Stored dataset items
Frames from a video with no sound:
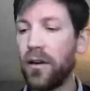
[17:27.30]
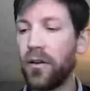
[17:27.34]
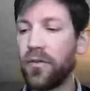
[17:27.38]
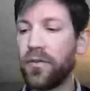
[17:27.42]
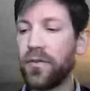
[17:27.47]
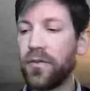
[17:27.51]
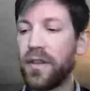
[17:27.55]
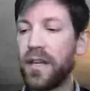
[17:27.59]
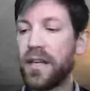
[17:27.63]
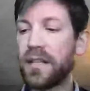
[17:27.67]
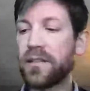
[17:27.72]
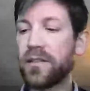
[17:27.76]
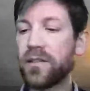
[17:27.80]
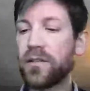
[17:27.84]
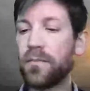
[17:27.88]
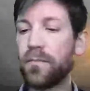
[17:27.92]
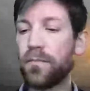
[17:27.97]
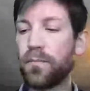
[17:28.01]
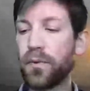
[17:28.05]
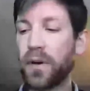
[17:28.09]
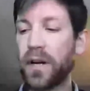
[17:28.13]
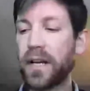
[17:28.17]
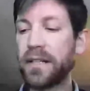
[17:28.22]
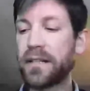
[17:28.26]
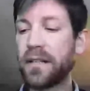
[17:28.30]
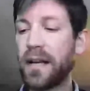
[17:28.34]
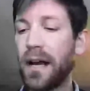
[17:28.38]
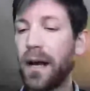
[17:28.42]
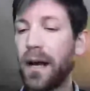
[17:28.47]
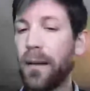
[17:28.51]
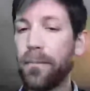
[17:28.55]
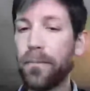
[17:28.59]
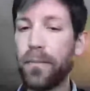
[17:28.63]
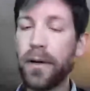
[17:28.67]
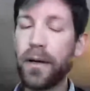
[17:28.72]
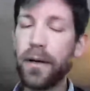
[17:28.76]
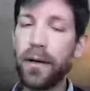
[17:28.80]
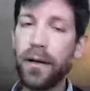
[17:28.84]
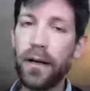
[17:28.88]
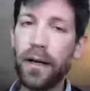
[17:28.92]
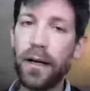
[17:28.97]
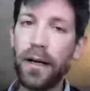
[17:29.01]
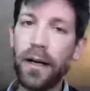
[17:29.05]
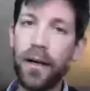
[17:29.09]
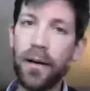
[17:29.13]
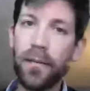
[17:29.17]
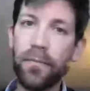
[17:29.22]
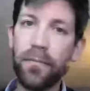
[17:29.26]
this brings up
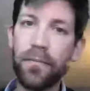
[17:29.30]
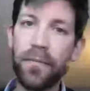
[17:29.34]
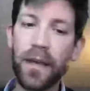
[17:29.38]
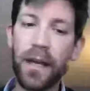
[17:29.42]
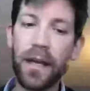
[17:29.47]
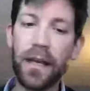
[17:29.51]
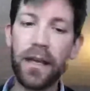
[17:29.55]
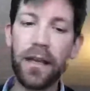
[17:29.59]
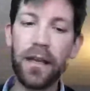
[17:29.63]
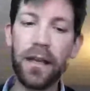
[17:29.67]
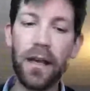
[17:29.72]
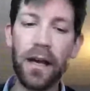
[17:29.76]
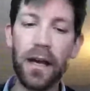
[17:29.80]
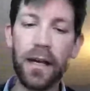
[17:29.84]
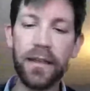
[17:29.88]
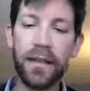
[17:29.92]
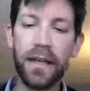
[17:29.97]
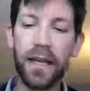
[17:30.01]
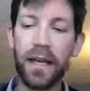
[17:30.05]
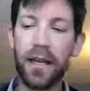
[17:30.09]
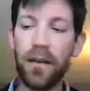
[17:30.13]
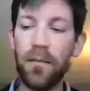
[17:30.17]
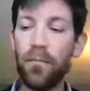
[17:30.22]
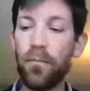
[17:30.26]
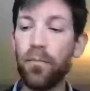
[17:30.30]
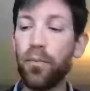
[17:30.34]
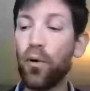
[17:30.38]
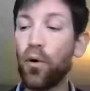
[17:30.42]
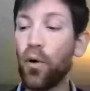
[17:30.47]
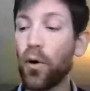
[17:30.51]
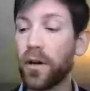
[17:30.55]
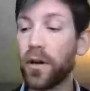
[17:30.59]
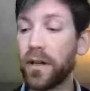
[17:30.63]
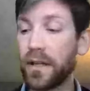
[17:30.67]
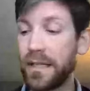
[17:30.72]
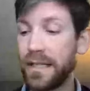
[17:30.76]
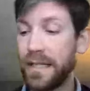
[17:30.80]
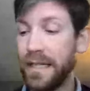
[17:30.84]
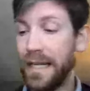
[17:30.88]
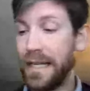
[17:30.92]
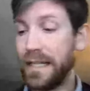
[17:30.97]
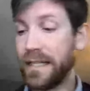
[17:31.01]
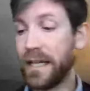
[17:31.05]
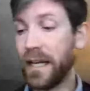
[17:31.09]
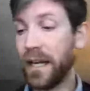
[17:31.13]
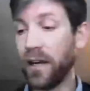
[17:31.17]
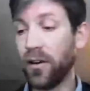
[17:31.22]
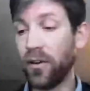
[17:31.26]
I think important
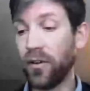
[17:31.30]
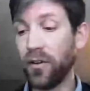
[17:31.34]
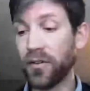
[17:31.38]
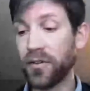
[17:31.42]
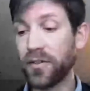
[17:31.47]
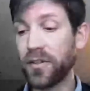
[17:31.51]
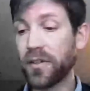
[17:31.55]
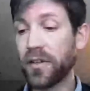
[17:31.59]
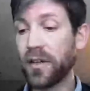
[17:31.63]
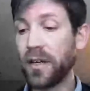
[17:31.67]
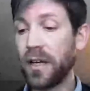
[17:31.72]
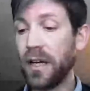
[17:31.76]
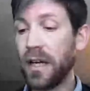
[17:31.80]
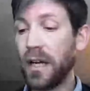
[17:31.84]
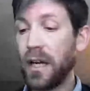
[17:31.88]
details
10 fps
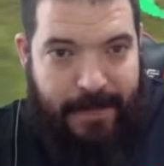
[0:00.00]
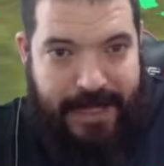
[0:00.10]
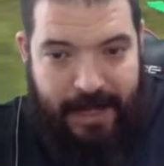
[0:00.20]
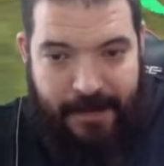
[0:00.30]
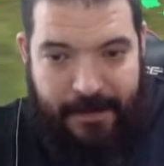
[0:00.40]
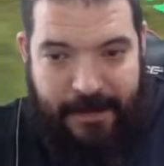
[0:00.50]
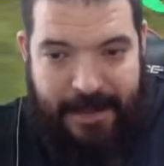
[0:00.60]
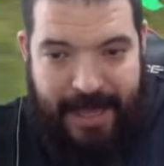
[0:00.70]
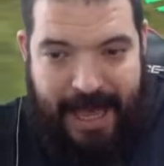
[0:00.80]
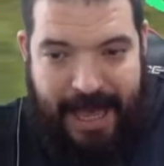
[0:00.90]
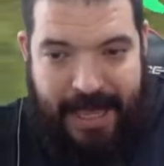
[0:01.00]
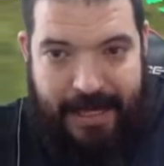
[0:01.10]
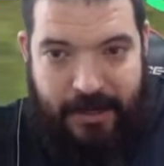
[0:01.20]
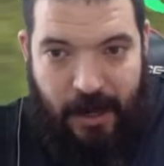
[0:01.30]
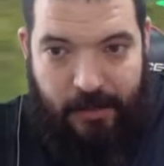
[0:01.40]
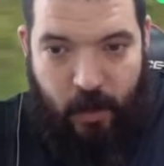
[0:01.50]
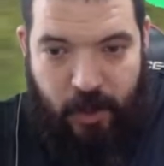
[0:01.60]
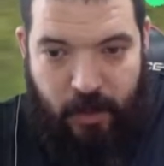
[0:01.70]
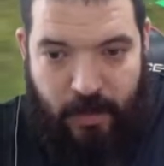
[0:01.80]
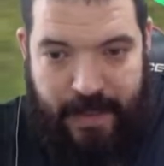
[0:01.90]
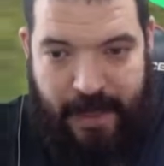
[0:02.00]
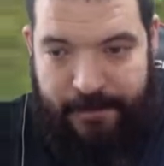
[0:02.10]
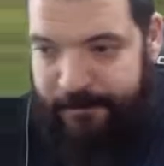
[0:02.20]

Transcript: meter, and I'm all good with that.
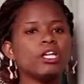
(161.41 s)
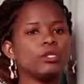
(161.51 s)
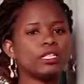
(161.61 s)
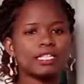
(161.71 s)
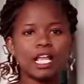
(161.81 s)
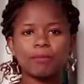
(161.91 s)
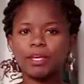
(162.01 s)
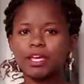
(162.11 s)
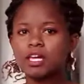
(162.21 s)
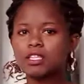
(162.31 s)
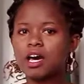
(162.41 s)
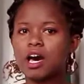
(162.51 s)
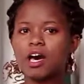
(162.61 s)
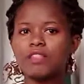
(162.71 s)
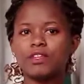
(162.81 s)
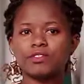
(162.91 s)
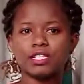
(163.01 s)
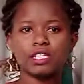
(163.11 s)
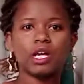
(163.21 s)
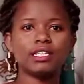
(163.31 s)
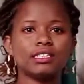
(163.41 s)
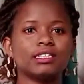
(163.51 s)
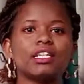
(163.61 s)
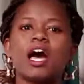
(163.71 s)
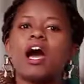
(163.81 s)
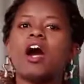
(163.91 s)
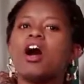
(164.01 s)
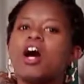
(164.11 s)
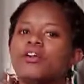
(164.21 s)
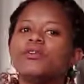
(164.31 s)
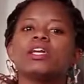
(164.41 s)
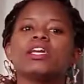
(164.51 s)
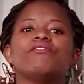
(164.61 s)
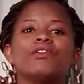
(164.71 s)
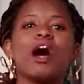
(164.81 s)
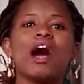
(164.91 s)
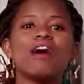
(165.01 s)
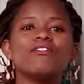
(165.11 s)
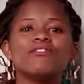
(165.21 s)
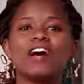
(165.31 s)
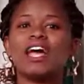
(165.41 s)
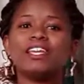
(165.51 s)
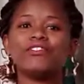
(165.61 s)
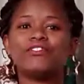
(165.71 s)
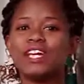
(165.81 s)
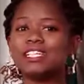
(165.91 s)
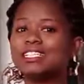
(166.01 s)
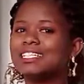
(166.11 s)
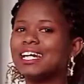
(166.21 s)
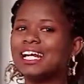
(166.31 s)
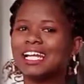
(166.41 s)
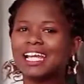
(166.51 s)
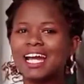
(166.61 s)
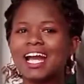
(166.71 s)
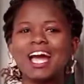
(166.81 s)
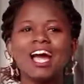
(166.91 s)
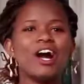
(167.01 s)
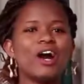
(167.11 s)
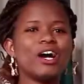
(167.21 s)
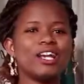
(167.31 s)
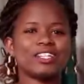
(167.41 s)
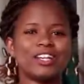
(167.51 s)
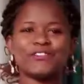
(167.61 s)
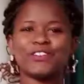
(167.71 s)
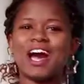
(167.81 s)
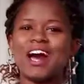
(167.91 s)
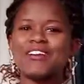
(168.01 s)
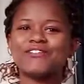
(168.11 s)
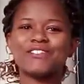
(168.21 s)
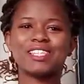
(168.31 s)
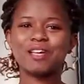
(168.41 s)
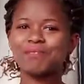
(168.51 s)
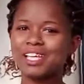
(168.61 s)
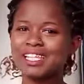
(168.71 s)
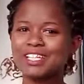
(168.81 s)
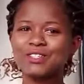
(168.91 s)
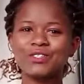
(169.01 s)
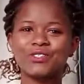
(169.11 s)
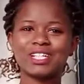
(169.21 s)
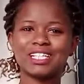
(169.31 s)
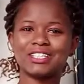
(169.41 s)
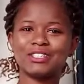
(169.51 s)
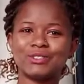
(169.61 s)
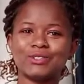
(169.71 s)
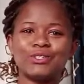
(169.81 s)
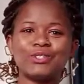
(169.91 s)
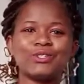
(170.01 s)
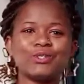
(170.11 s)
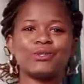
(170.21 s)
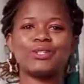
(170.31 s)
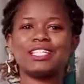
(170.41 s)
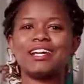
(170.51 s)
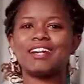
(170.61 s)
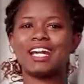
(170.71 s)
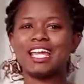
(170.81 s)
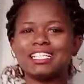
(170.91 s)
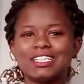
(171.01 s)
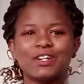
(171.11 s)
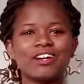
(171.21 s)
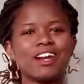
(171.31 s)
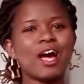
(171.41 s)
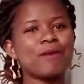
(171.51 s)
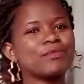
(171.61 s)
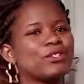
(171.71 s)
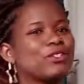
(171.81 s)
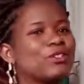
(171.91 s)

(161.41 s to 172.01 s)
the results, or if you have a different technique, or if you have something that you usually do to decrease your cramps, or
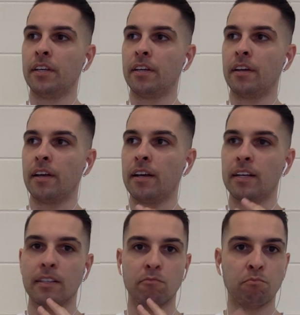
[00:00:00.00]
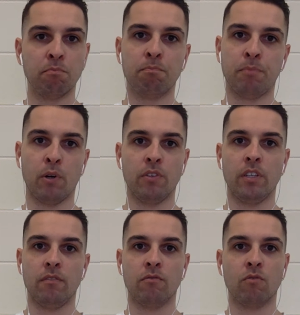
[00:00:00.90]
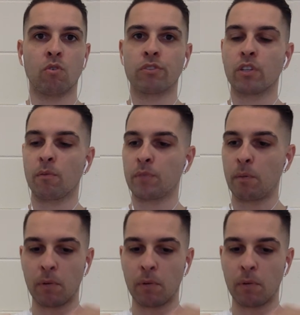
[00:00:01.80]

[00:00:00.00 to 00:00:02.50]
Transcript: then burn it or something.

Work required
Read through the lines above and collect those that contain the string "with".

Written reply
Frames from a video with no sound:
Transcript: meter, and I'm all good with that.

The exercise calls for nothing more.